Before we make any inference on the basis of this dataset, we first verify whether an inverted exponentiated Pareto (IEP) distribution can be used to fit this dataset. For comparison purpose, we also fit generalized inverted exponentiated exponential (GIE) distribution and inverted exponentiated Rayleigh (IER) distributions. In Table 7, we present maximum likelihood estimates of all model parameters along with estimated values of negative log-likelihood criterion (NLC), Akaike’s information criterion (AIC), corrected Akaike’s information criterion (AICc), Bayesian information criterion (BIC). From this table, we observe that the inverted exponentiated Pareto distribution fits this dataset reasonably good compared to the other competing models. So, we derive point and interval estimates based on this dataset for different censoring schemes. In Table 8, we have presented maximum likelihood and Bayes estimates of unknown parameters. Bayes estimates are computed with respect to a noninformative prior distribution when loss parameters take values − 0.25, 0.5 and 1. It is seen that tabulated estimates of both the parameters remain reasonably close to each other. The corresponding asymptotic, bootstrap-p and noninformative HPD intervals are constructed for both the unknown parameters in Table 9 under different censoring schemes. One-sample prediction estimates of the first two observations censored at different stages are presented in Table 10 along with corresponding equal-tail and noninformative HPD intervals. It is seen that prediction intervals tend to become wider for higher ordered future observable. In Table 11, we present two-sample prediction estimates and corresponding prediction intervals for the first two observations when future sample is of size 5.

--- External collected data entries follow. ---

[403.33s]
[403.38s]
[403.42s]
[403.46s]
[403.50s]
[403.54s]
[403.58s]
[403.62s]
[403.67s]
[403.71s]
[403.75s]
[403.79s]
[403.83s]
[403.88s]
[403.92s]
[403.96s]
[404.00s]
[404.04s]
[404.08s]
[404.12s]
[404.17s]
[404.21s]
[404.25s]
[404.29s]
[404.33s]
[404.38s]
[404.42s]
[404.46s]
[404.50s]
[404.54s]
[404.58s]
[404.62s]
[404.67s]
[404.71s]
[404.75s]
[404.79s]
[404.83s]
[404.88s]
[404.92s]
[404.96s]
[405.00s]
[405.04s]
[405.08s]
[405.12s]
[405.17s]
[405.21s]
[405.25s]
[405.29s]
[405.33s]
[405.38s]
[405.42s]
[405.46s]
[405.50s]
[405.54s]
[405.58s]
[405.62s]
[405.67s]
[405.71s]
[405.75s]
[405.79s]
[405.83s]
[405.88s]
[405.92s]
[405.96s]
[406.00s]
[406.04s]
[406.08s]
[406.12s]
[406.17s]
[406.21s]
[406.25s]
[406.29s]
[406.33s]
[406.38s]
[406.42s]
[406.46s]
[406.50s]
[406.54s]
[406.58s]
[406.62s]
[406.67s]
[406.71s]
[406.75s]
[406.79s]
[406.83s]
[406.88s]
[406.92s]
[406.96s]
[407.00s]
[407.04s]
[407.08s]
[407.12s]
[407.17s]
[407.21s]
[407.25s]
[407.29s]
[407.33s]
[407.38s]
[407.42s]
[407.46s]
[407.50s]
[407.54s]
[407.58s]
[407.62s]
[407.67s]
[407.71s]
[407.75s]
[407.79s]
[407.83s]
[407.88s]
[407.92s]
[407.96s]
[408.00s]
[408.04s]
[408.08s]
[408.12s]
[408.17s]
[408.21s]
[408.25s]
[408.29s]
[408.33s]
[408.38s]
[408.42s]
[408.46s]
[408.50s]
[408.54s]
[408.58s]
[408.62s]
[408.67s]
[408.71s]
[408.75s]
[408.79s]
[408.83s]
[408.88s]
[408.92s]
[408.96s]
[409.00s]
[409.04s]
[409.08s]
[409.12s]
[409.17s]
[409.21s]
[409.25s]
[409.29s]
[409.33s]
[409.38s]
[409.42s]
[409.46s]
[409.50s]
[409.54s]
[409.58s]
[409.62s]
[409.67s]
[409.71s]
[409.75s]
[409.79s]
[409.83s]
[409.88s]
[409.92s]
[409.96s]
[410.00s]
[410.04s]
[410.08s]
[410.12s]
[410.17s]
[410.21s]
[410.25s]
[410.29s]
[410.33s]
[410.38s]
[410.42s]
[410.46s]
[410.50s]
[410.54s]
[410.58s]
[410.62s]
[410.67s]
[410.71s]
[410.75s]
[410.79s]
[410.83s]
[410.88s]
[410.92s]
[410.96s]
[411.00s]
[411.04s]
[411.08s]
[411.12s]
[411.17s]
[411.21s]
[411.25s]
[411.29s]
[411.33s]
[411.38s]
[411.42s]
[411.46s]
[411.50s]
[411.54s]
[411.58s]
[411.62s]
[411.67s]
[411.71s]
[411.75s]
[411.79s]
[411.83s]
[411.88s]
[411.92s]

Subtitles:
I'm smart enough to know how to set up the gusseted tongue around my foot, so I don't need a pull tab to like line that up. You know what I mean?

Table 7 Goodness of fit for real data
Table 8 MLEs and Bayes estimates for real data
Table 9 Interval estimates for real data
Table 10 One-sample predictive estimates for real data
Table 11 Two-sample predictive estimates for real data

7 Conclusion

In this paper, we have considered point and interval estimation of unknown parameters of the IEP distribution under the assumption that samples are progressively Type-II censored. We observed that maximum likelihood estimates of parameters cannot be obtained analytically, and so we applied the EM algorithm to compute these estimates. We further obtained Bayes estimates of parameters under different loss functions using the importance sampling procedure. Asymptotic and HPD intervals of IEP parameters are also constructed. Another aim of this work is to derive prediction estimates and prediction intervals of censored observations in one- and two-sample situations. We compared performance of different methods using Monte Carlo simulations and observed that Bayes method gives better estimates of unknown parameters provided proper prior information on unknown parameters is available. An illustrative example is also discussed in support of the proposed methods. An interesting problem can be to estimate unknown parameters of IEP distribution using the modified censored moment method under progressive Type-II censoring, as suggested by an anonymous reviewer. Wang et al. [32] have discussed this procedure for the two-parameter Birnbaum–Saunders distribution. Till now, we have not succeeded in finding such estimates for our problem. We would like to work on this in near future. We have also used two different optimality criteria for comparing various censoring schemes. We could report results on optimal plans for reasonably moderate values of n and m using the complete search algorithm technique. It is of interest to determine optimal plans for effectively large sample sizes as well. To the best of our knowledge, metaheuristic algorithms can be a potential method for such cases. More work is required in this direction as well.